Activity: Set down the line containing "[0:06.00-0:07.00]" and each line after it through the last line of the records, exactly, leaving pictures out.

Saved data entries:
BEGIN
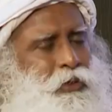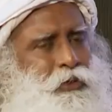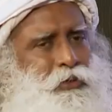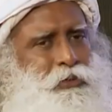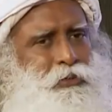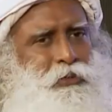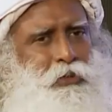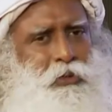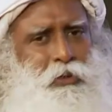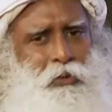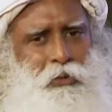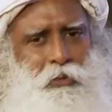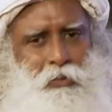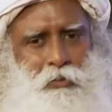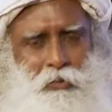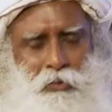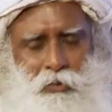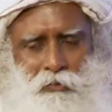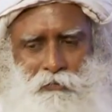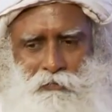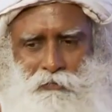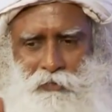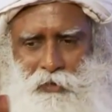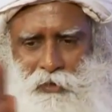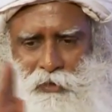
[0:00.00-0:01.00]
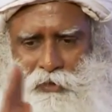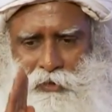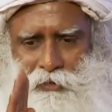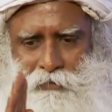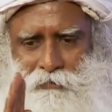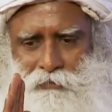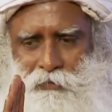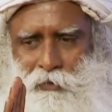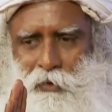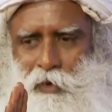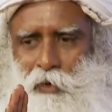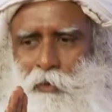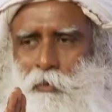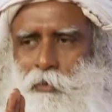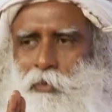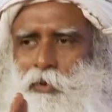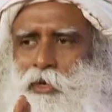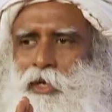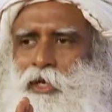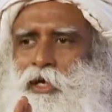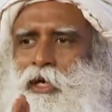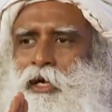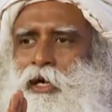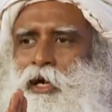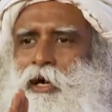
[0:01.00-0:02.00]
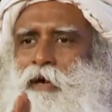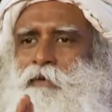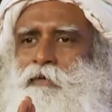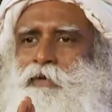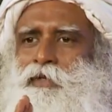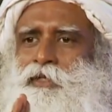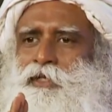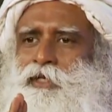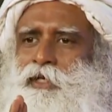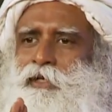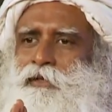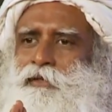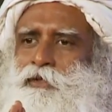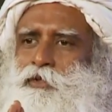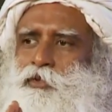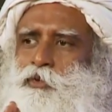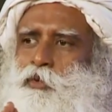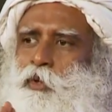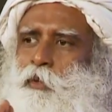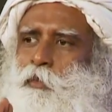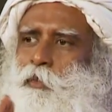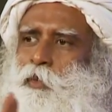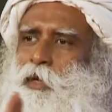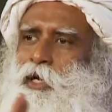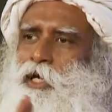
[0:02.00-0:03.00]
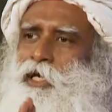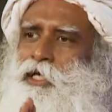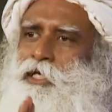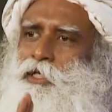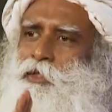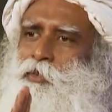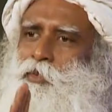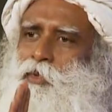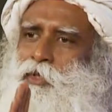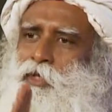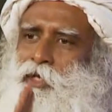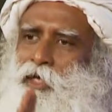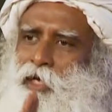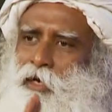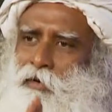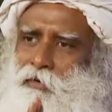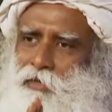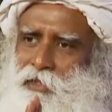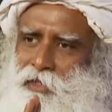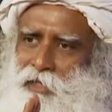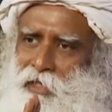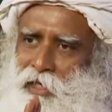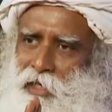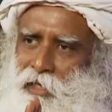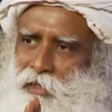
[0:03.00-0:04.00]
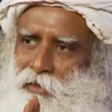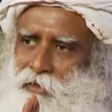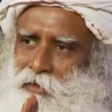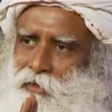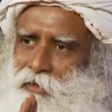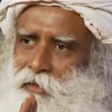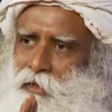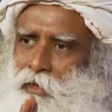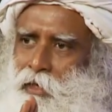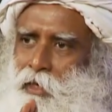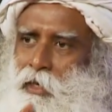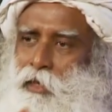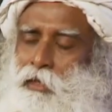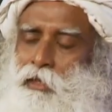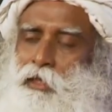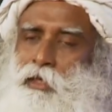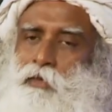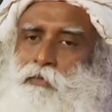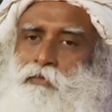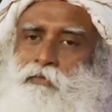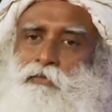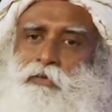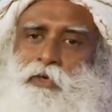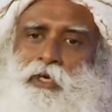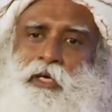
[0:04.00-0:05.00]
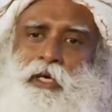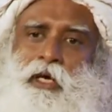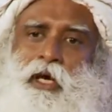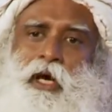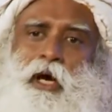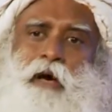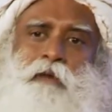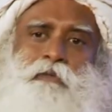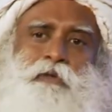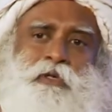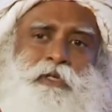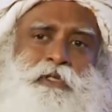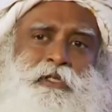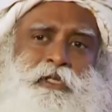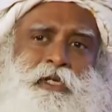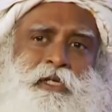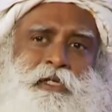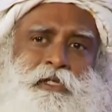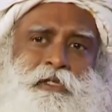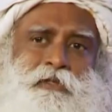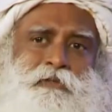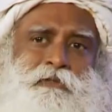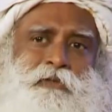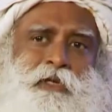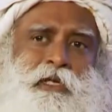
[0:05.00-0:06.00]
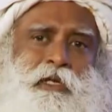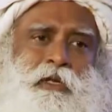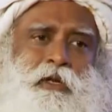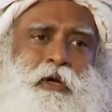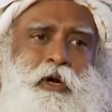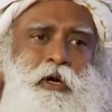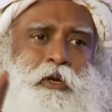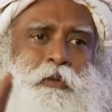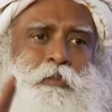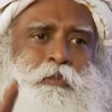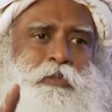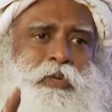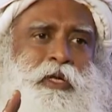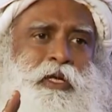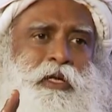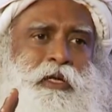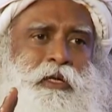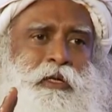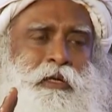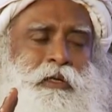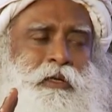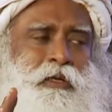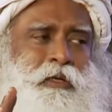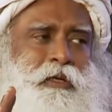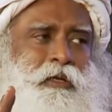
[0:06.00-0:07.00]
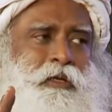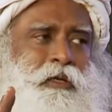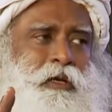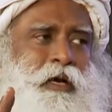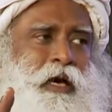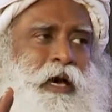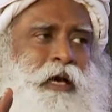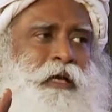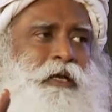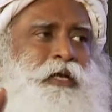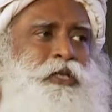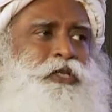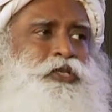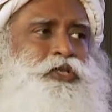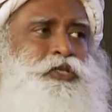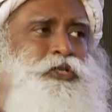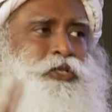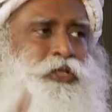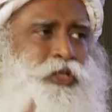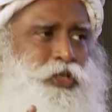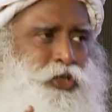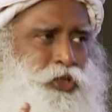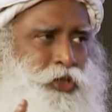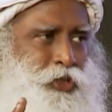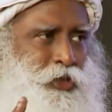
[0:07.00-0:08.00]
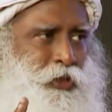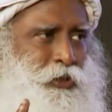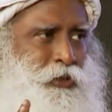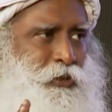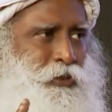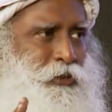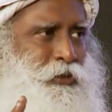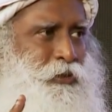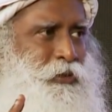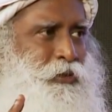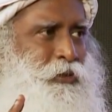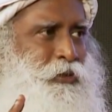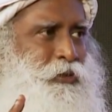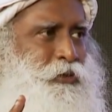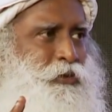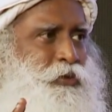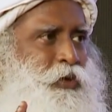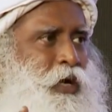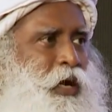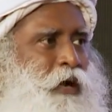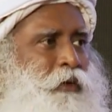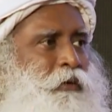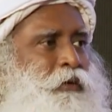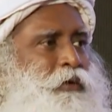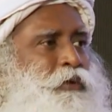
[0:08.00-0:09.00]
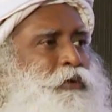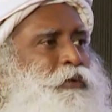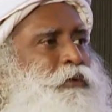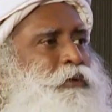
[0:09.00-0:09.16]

So, first of all, bringing ourselves to a place within ourselves that we ourselves will not be a restriction to our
END
Response:
[0:06.00-0:07.00]
[0:07.00-0:08.00]
[0:08.00-0:09.00]
[0:09.00-0:09.16]

So, first of all, bringing ourselves to a place within ourselves that we ourselves will not be a restriction to our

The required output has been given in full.